**Collected data**
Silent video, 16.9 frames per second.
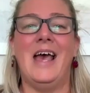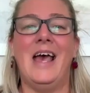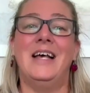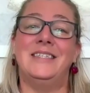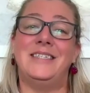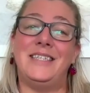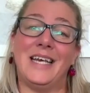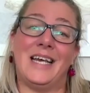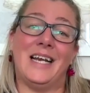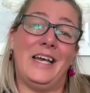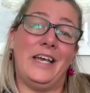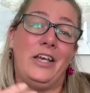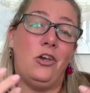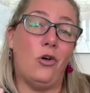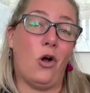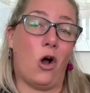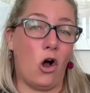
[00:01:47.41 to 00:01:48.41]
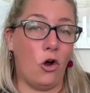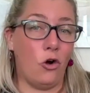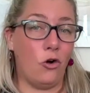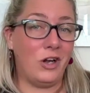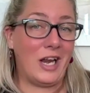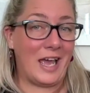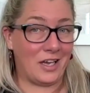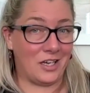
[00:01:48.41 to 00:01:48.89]
Secondly, you
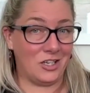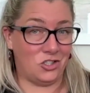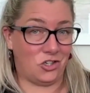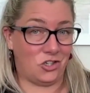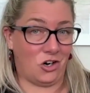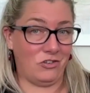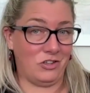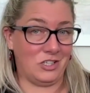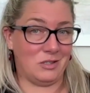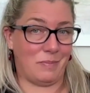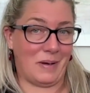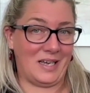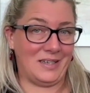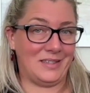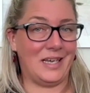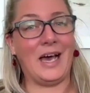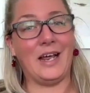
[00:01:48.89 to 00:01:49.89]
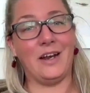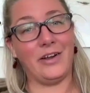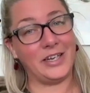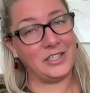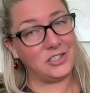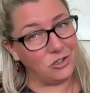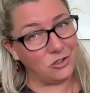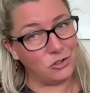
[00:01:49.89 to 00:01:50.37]
own and control the space.
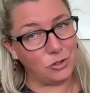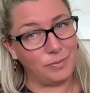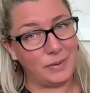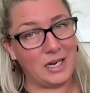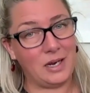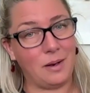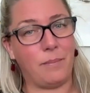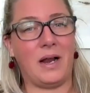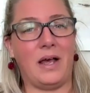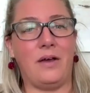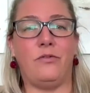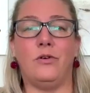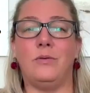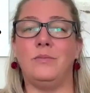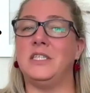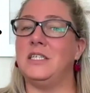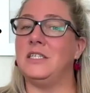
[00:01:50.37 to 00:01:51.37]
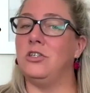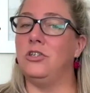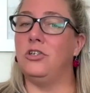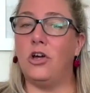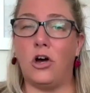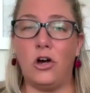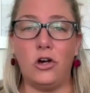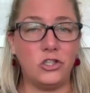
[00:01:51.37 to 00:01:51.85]
Unlike social media platforms, there's
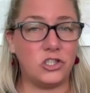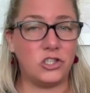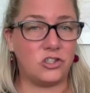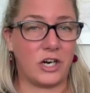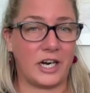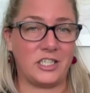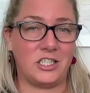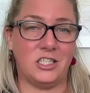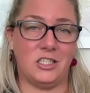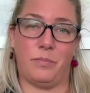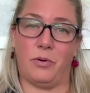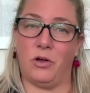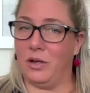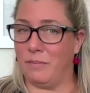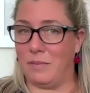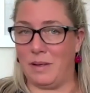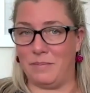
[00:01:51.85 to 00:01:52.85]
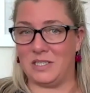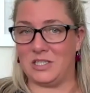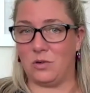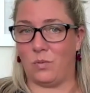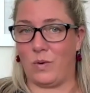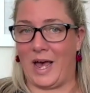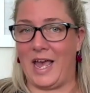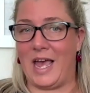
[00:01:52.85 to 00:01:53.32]
no distractions pulling members
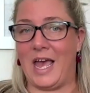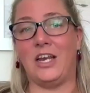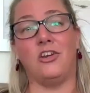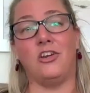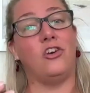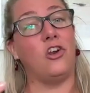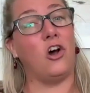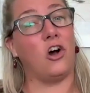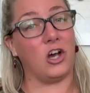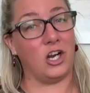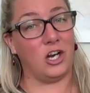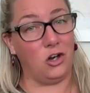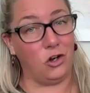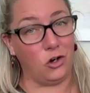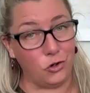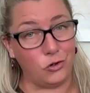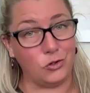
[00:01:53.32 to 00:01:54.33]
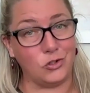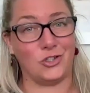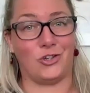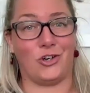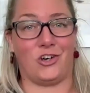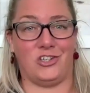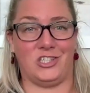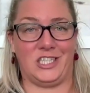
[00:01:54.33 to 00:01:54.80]
away and you're not going to lose your
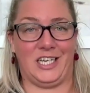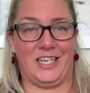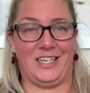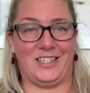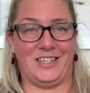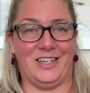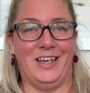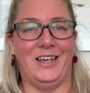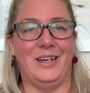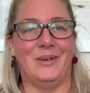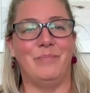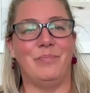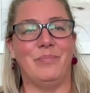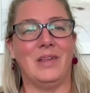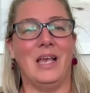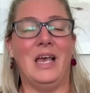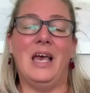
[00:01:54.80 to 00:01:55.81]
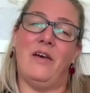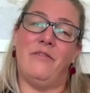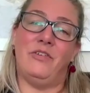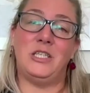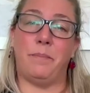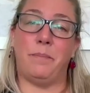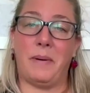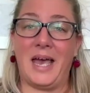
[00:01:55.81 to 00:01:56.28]
content. If
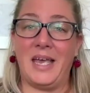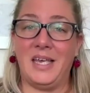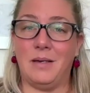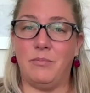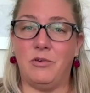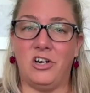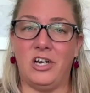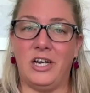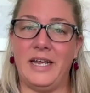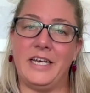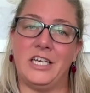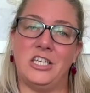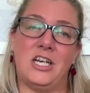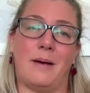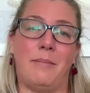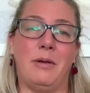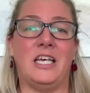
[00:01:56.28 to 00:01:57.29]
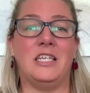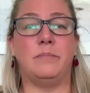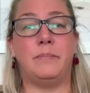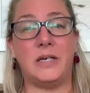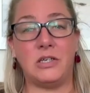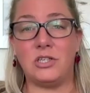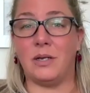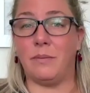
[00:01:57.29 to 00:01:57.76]
it's a paid community, Kajabi has
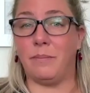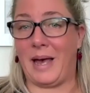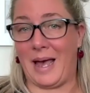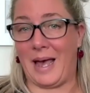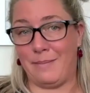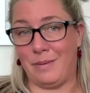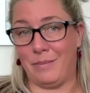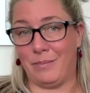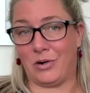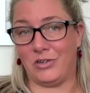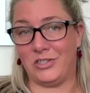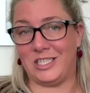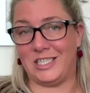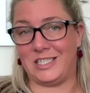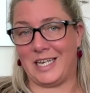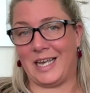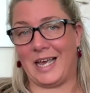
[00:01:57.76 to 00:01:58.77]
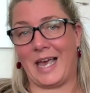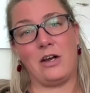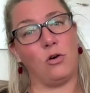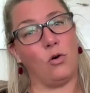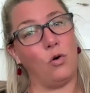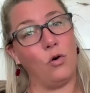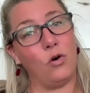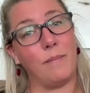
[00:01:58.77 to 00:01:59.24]
built-in payment processing and
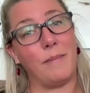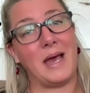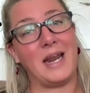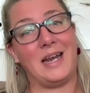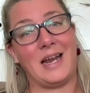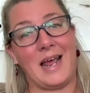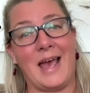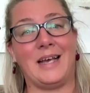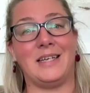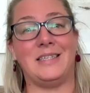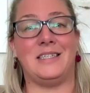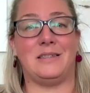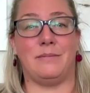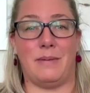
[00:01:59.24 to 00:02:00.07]
automated access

**EXERCISE DETAILS**
Only the lines from the one containing "[00:01:51.85 to 00:01:52.85]" through the end of the records above should be retyped, exactly as they stand, with any pictures left out.

**SOLUTION TO THE EXERCISE**
[00:01:51.85 to 00:01:52.85]
[00:01:52.85 to 00:01:53.32]
no distractions pulling members
[00:01:53.32 to 00:01:54.33]
[00:01:54.33 to 00:01:54.80]
away and you're not going to lose your
[00:01:54.80 to 00:01:55.81]
[00:01:55.81 to 00:01:56.28]
content. If
[00:01:56.28 to 00:01:57.29]
[00:01:57.29 to 00:01:57.76]
it's a paid community, Kajabi has
[00:01:57.76 to 00:01:58.77]
[00:01:58.77 to 00:01:59.24]
built-in payment processing and
[00:01:59.24 to 00:02:00.07]
automated access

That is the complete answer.